WHAT NEEDS TO BE DONE ▸ Write out every entry, unchanged. Skip any picture.
━━━━━━━━━━━━━━━━━━━━
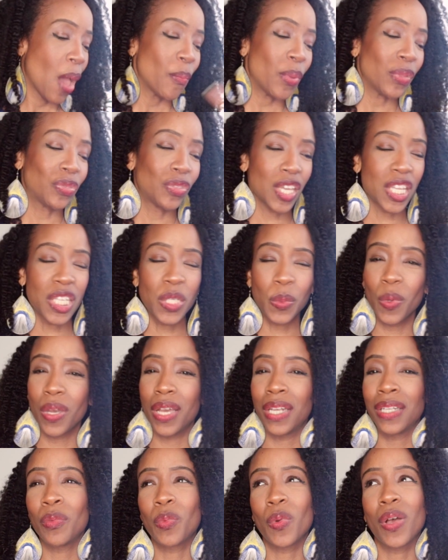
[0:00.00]
But this
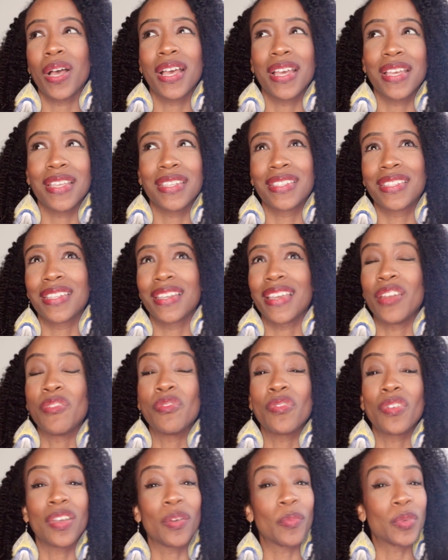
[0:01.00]
one
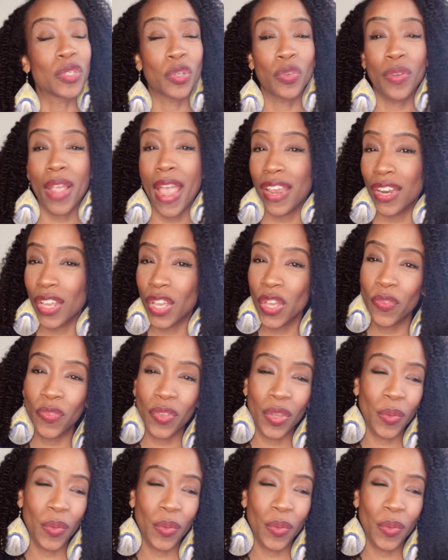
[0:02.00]
it was creative,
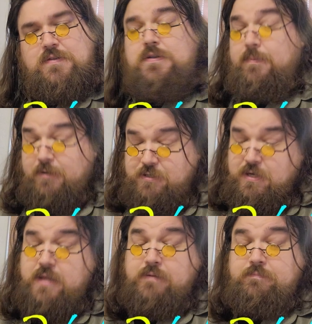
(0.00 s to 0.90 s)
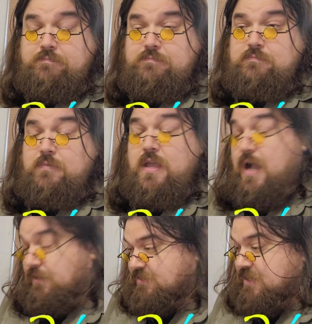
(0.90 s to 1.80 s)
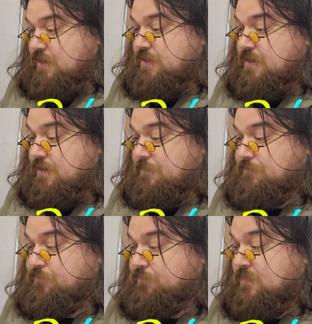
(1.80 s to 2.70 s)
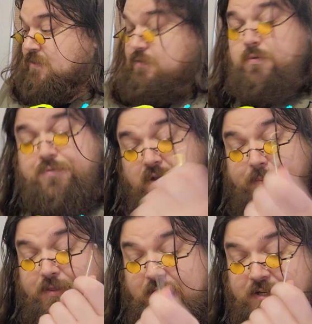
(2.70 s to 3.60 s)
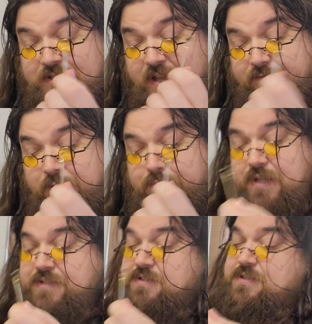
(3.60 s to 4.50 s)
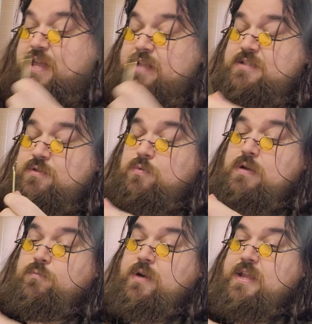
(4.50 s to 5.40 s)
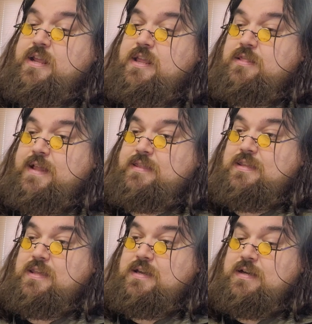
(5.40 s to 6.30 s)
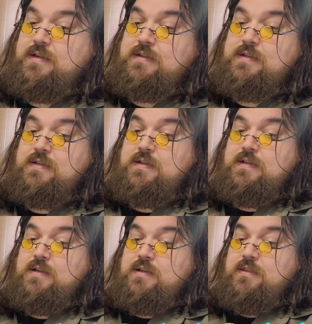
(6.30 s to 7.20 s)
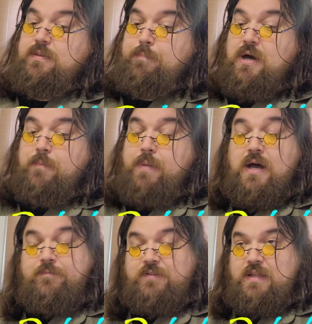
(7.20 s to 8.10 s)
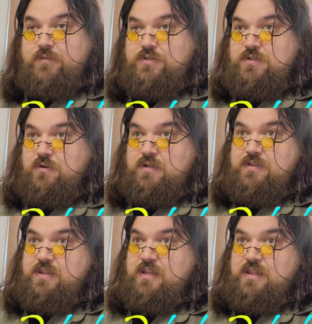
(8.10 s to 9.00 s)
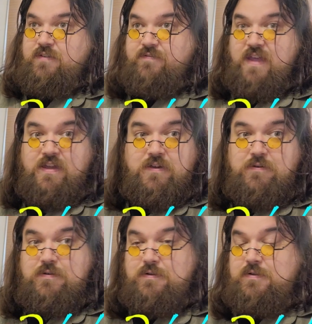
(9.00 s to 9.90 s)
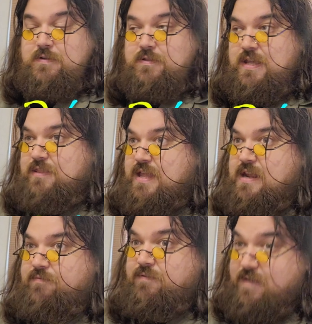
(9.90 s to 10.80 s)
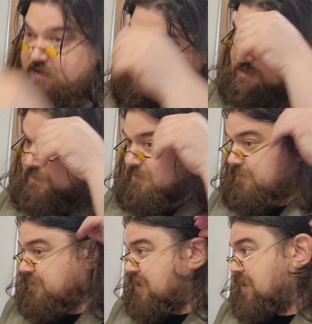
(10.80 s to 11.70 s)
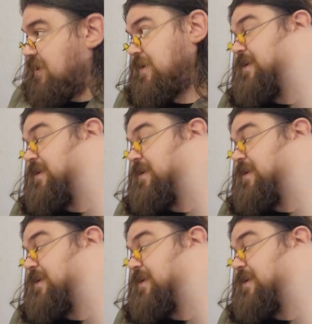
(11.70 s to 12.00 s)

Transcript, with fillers: I'm gonna try them. I'll see how they are. The cool thing about that discount food place is that's the one where you could get like the Bomb Pop flavor soda, the Faygo. They have the Faygo soda over there.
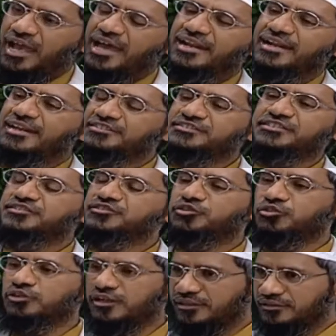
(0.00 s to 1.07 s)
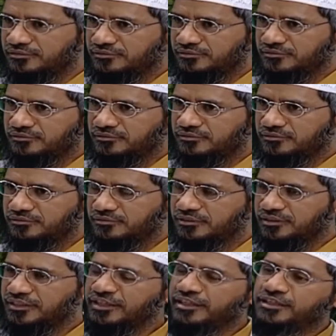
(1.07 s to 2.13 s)
And Allah says in the Qur'an,
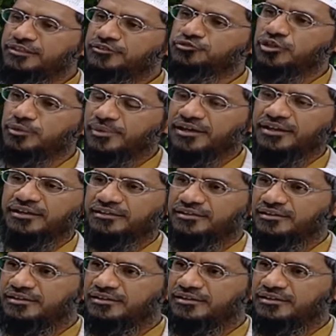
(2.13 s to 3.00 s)
in Surah Baqarah,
━━━━━━━━━━━━━━━━━━━━
ANSWER SECTION ▸
[0:00.00]
But this
[0:01.00]
one
[0:02.00]
it was creative,
(0.00 s to 0.90 s)
(0.90 s to 1.80 s)
(1.80 s to 2.70 s)
(2.70 s to 3.60 s)
(3.60 s to 4.50 s)
(4.50 s to 5.40 s)
(5.40 s to 6.30 s)
(6.30 s to 7.20 s)
(7.20 s to 8.10 s)
(8.10 s to 9.00 s)
(9.00 s to 9.90 s)
(9.90 s to 10.80 s)
(10.80 s to 11.70 s)
(11.70 s to 12.00 s)

Transcript, with fillers: I'm gonna try them. I'll see how they are. The cool thing about that discount food place is that's the one where you could get like the Bomb Pop flavor soda, the Faygo. They have the Faygo soda over there.
(0.00 s to 1.07 s)
(1.07 s to 2.13 s)
And Allah says in the Qur'an,
(2.13 s to 3.00 s)
in Surah Baqarah,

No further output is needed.